*YOUR GOAL*
Set down the data again word for word. Skip any pictures.

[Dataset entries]
.....
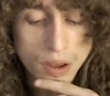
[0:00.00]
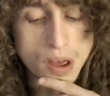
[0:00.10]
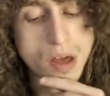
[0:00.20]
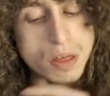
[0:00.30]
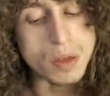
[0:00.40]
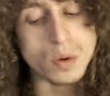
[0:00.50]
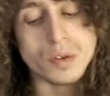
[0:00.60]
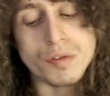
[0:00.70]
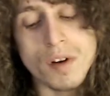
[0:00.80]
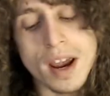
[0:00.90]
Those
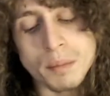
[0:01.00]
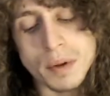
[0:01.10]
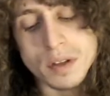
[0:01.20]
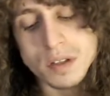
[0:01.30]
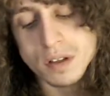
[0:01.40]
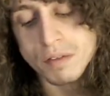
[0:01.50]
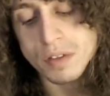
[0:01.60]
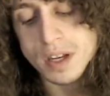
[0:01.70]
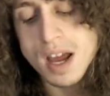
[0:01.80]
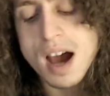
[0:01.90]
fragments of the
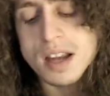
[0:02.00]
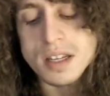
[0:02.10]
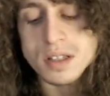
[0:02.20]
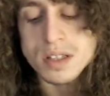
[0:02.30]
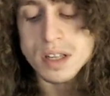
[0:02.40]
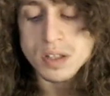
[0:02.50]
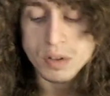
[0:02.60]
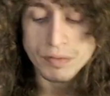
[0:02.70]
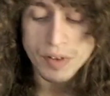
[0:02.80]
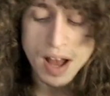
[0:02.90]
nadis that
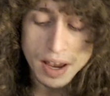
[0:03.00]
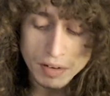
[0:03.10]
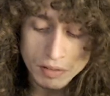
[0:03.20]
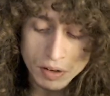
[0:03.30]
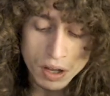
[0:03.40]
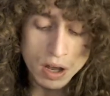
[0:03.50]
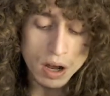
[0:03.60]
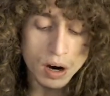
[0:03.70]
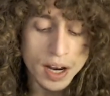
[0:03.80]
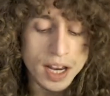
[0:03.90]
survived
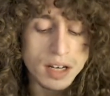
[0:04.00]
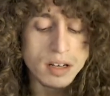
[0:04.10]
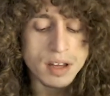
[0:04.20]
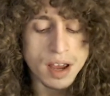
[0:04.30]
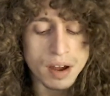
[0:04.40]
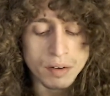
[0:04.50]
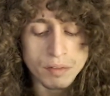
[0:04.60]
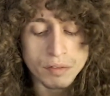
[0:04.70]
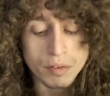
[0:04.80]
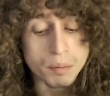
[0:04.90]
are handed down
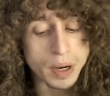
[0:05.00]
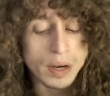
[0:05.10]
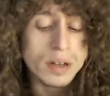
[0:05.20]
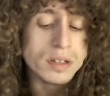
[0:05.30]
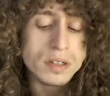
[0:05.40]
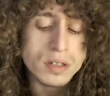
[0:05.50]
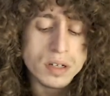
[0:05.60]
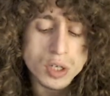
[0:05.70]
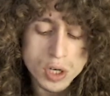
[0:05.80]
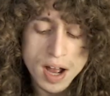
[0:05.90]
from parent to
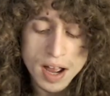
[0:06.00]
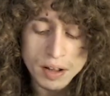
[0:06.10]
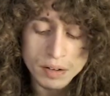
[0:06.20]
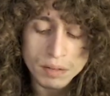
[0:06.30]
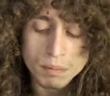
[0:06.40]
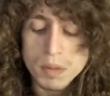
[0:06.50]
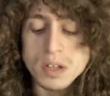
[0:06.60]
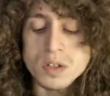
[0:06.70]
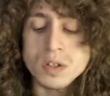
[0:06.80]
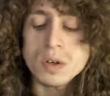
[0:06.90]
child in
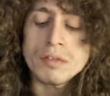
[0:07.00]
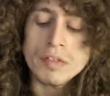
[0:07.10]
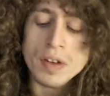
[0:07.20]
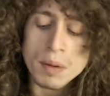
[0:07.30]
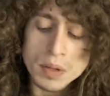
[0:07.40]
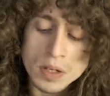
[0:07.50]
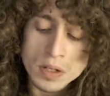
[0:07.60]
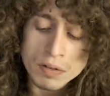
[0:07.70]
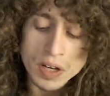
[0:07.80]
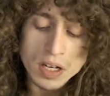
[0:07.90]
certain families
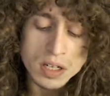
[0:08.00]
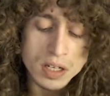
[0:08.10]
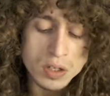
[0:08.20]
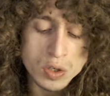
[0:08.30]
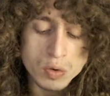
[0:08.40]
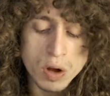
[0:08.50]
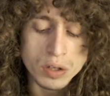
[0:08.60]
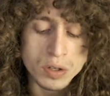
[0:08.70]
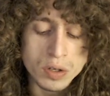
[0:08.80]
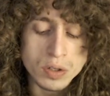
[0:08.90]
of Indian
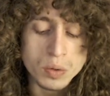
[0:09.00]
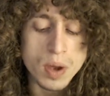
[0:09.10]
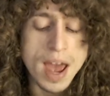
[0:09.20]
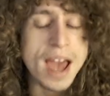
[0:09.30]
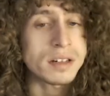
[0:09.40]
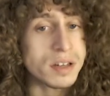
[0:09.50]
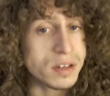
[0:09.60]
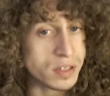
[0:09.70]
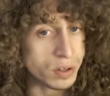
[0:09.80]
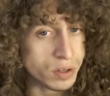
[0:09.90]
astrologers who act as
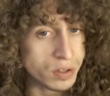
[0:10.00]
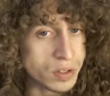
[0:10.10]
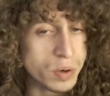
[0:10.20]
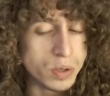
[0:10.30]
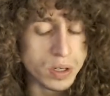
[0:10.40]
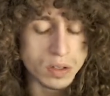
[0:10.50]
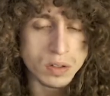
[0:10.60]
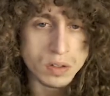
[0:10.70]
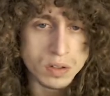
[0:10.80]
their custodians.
.....
*WRITTEN RESPONSE*
[0:00.00]
[0:00.10]
[0:00.20]
[0:00.30]
[0:00.40]
[0:00.50]
[0:00.60]
[0:00.70]
[0:00.80]
[0:00.90]
Those
[0:01.00]
[0:01.10]
[0:01.20]
[0:01.30]
[0:01.40]
[0:01.50]
[0:01.60]
[0:01.70]
[0:01.80]
[0:01.90]
fragments of the
[0:02.00]
[0:02.10]
[0:02.20]
[0:02.30]
[0:02.40]
[0:02.50]
[0:02.60]
[0:02.70]
[0:02.80]
[0:02.90]
nadis that
[0:03.00]
[0:03.10]
[0:03.20]
[0:03.30]
[0:03.40]
[0:03.50]
[0:03.60]
[0:03.70]
[0:03.80]
[0:03.90]
survived
[0:04.00]
[0:04.10]
[0:04.20]
[0:04.30]
[0:04.40]
[0:04.50]
[0:04.60]
[0:04.70]
[0:04.80]
[0:04.90]
are handed down
[0:05.00]
[0:05.10]
[0:05.20]
[0:05.30]
[0:05.40]
[0:05.50]
[0:05.60]
[0:05.70]
[0:05.80]
[0:05.90]
from parent to
[0:06.00]
[0:06.10]
[0:06.20]
[0:06.30]
[0:06.40]
[0:06.50]
[0:06.60]
[0:06.70]
[0:06.80]
[0:06.90]
child in
[0:07.00]
[0:07.10]
[0:07.20]
[0:07.30]
[0:07.40]
[0:07.50]
[0:07.60]
[0:07.70]
[0:07.80]
[0:07.90]
certain families
[0:08.00]
[0:08.10]
[0:08.20]
[0:08.30]
[0:08.40]
[0:08.50]
[0:08.60]
[0:08.70]
[0:08.80]
[0:08.90]
of Indian
[0:09.00]
[0:09.10]
[0:09.20]
[0:09.30]
[0:09.40]
[0:09.50]
[0:09.60]
[0:09.70]
[0:09.80]
[0:09.90]
astrologers who act as
[0:10.00]
[0:10.10]
[0:10.20]
[0:10.30]
[0:10.40]
[0:10.50]
[0:10.60]
[0:10.70]
[0:10.80]
their custodians.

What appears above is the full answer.